His wife wanted to know more about the dogs. Vincent thought she was a bit obsessive about them. Where had he gotten them from? What kind of breed were they? How old?

He remembered the way Sonia, dressed in a white cotton shirt, had leaned down and petted the dogs, her bare feet resting on the cool concrete of the porch. “I think you’ve lost something,” she’d said when Vincent approached. He’d never slept with a black woman before.

He kept bringing the dogs over—they offered a sense of domesticity completely at odds with the facts at hand, but he soon began to feel that it was a mistake. Whenever Kathy came down, Vincent began to wonder if they would somehow manage to convey to her where they’d been and what had been happening. If he saw Kathy offering them a biscuit, he always made sure to offer them two more. “You’re spoiling them,” she’d say fondly, which always made him feel even more guilty because he knew she found his indulgence touching.

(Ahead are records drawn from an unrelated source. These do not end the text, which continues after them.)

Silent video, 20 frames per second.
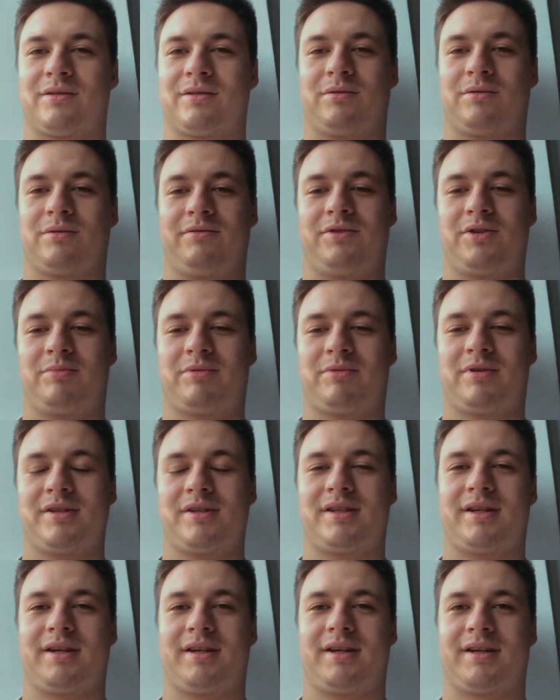Ну, все
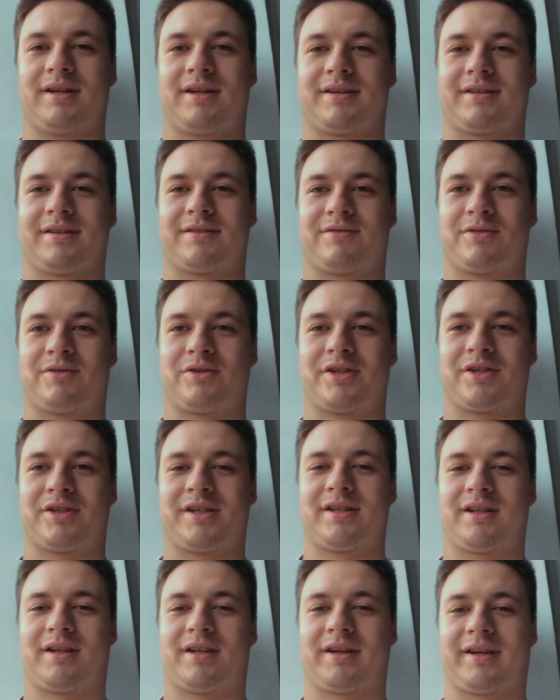просто. Я всю
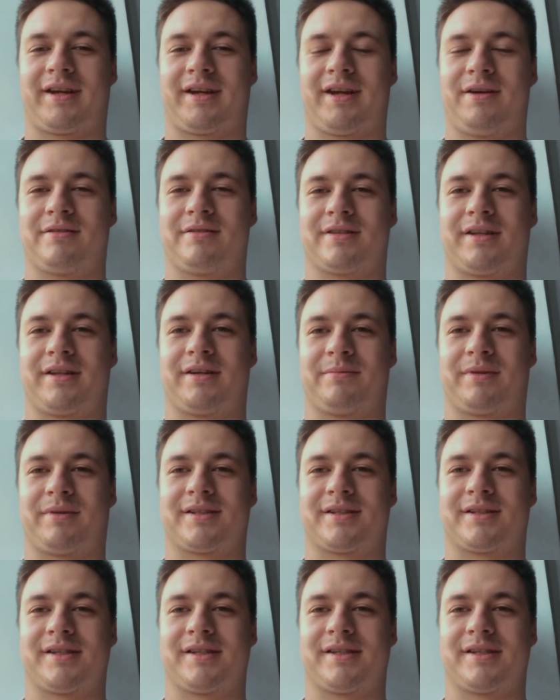жизнь играл в хоккей,
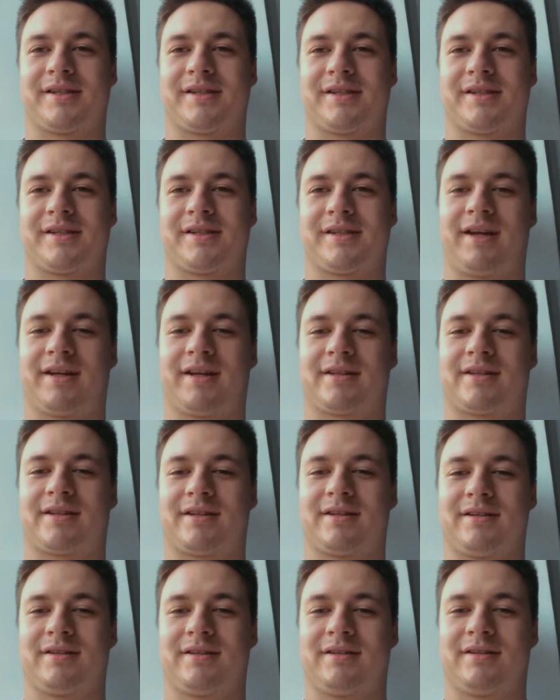занимался 17
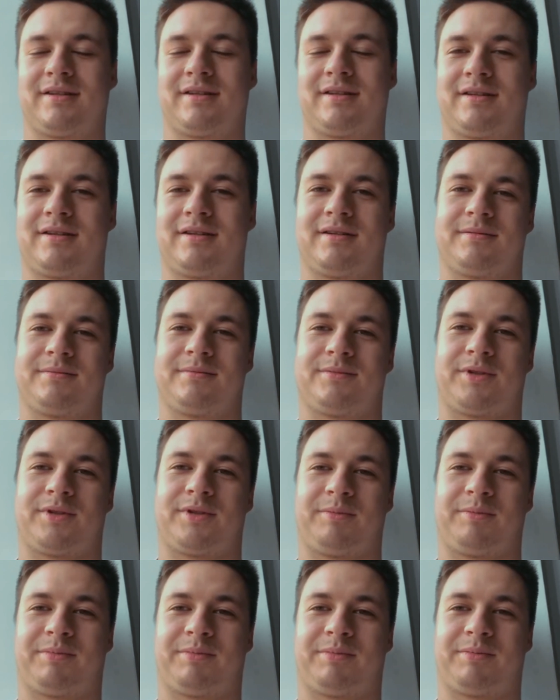лет.
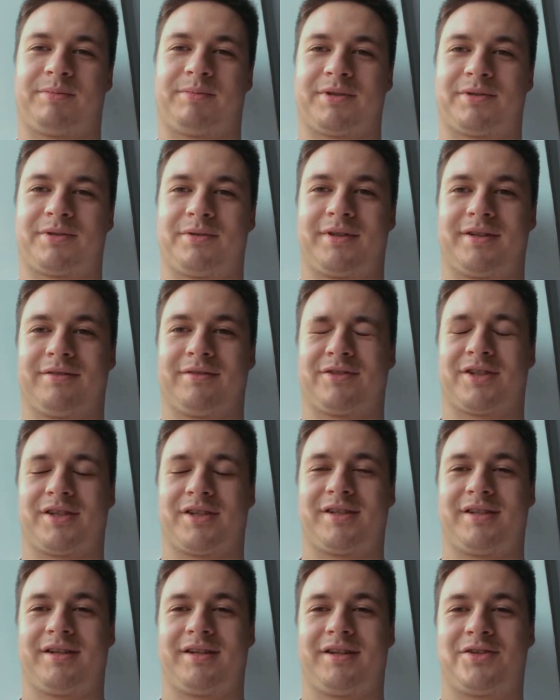Ну и, по сути, в
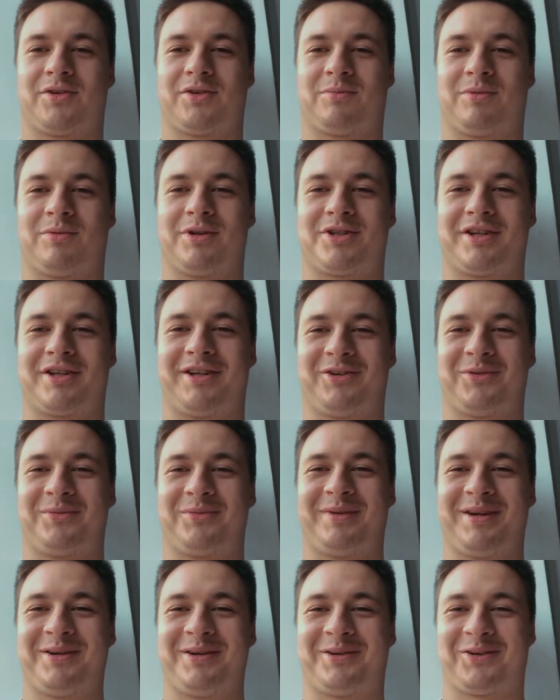жизни ничего больше не
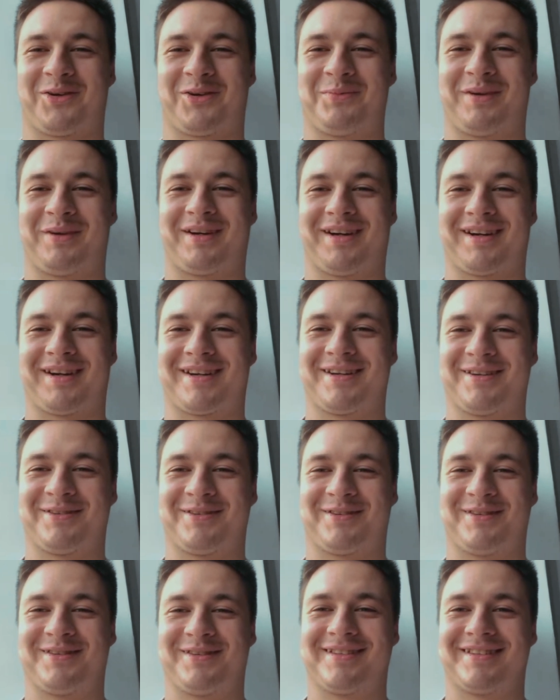умею, кроме как
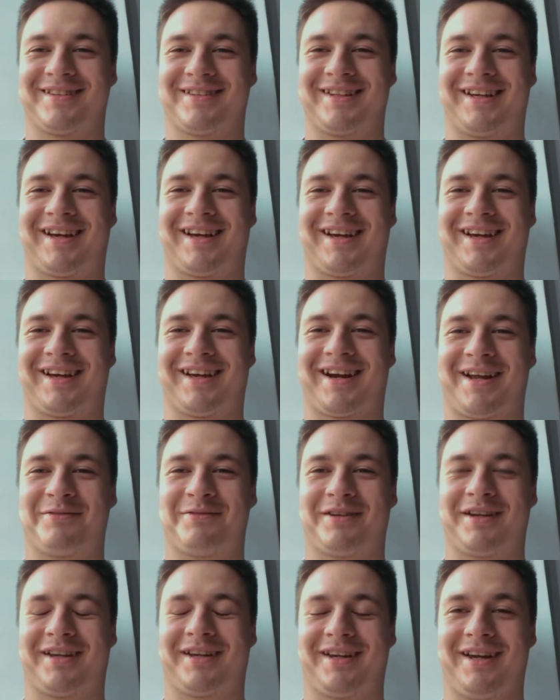играть
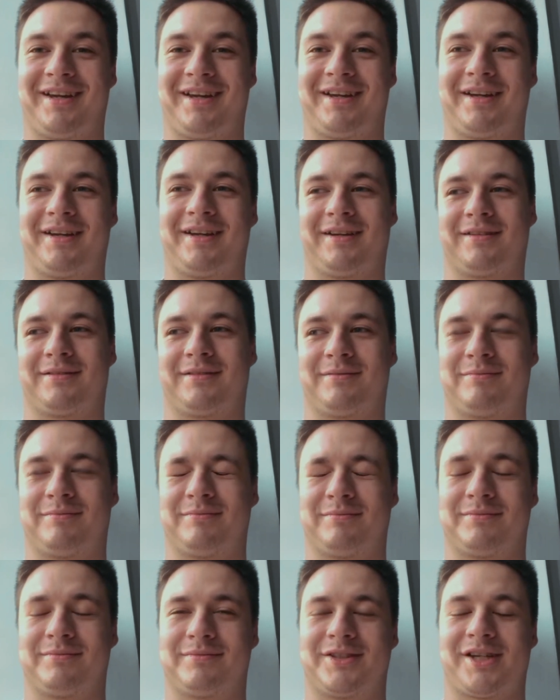в хоккей. И
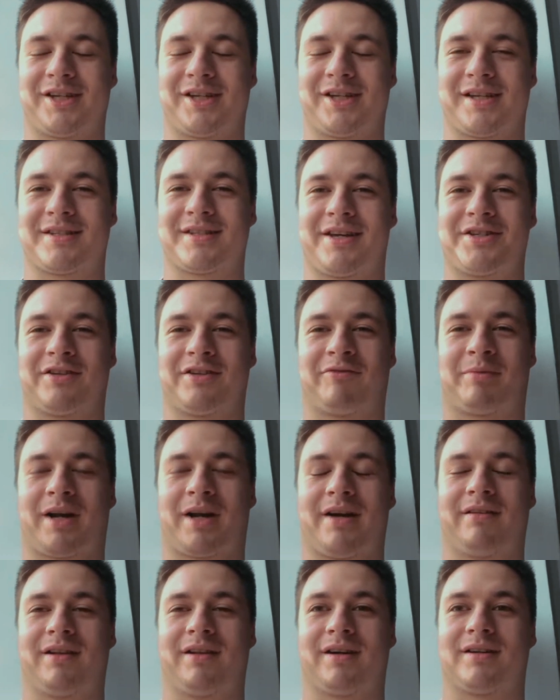сейчас начал в
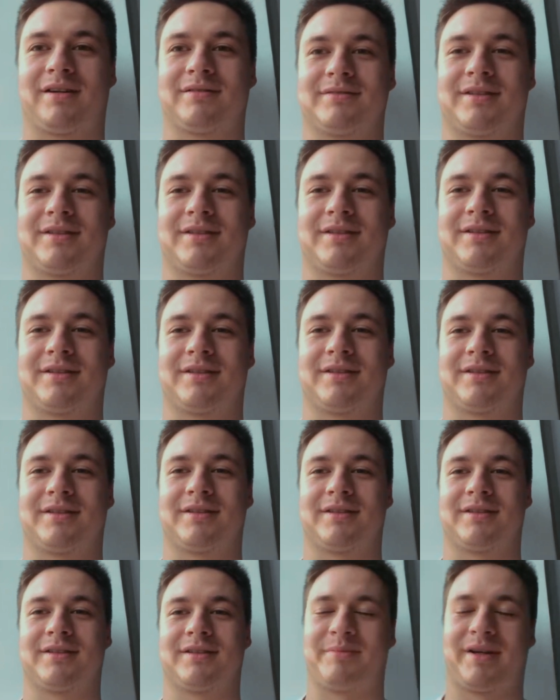правилах ну,
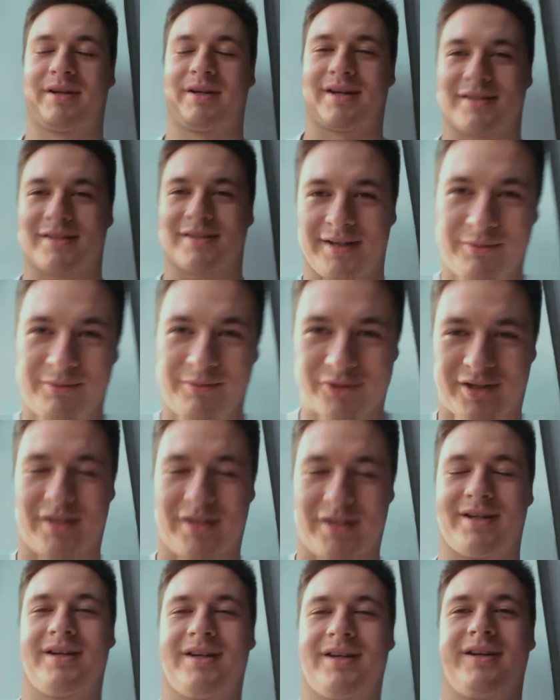разбираться
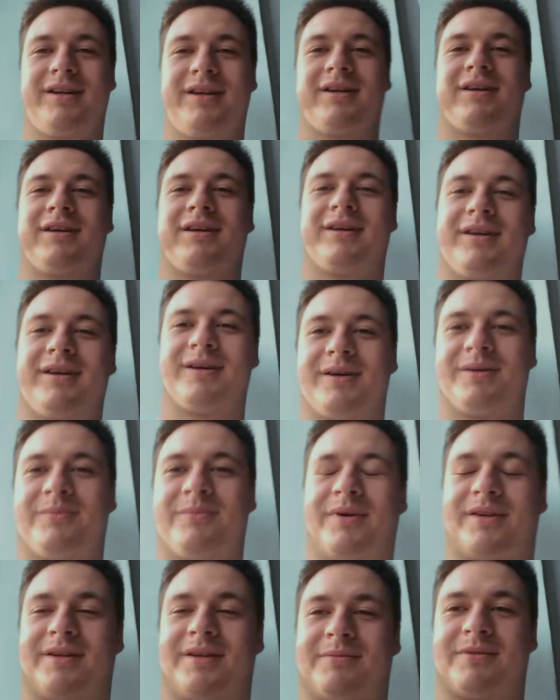немножко.
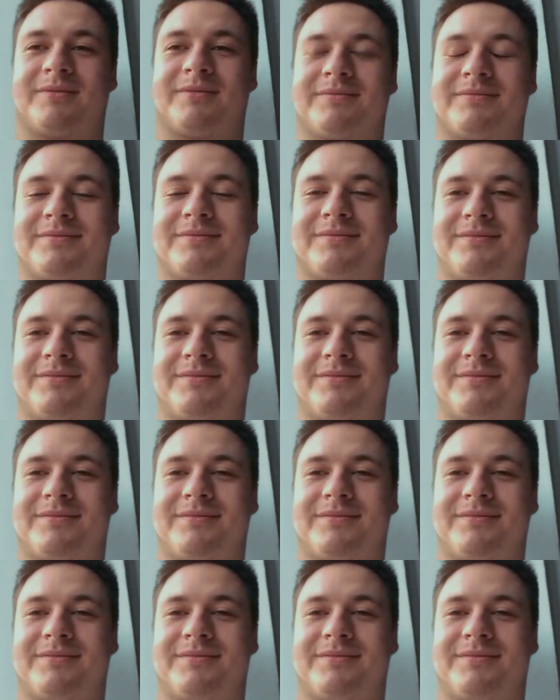Поэтому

It was all bound to come out sooner or later. Nothing could be kept secret on a small island. Neighbours had noticed, neighbours had gossiped. It didn’t need the dogs to let Kathy know what was going on. And obviously it wasn’t the dogs’ fault that he’d slept with Sonia. Vincent hadn’t been in contact with her since events had overtaken them and he was unsure how she would react when he arrived. Hours later, when the plane began to make its descent, he already found it difficult to imagine what they had in common. He lived in two worlds; perhaps what happened in one place made no difference in the other place. His life would reset, as it had previously done, to the moment before he’d left.

“Is that Barbados?”

The man beside him was pointing out the window. Vincent stared down at the coral island as the plane gently glided down the west coast. He could see the hotels and the boats and, as they got even lower, some tourists lying on the beach.

“That’s where you are,” Vincent said, spotting the outline of the Almond Beach Hotel.

The man’s wife leaned toward the window to take a look.

“And where are you?” she asked, but Vincent didn’t have an answer.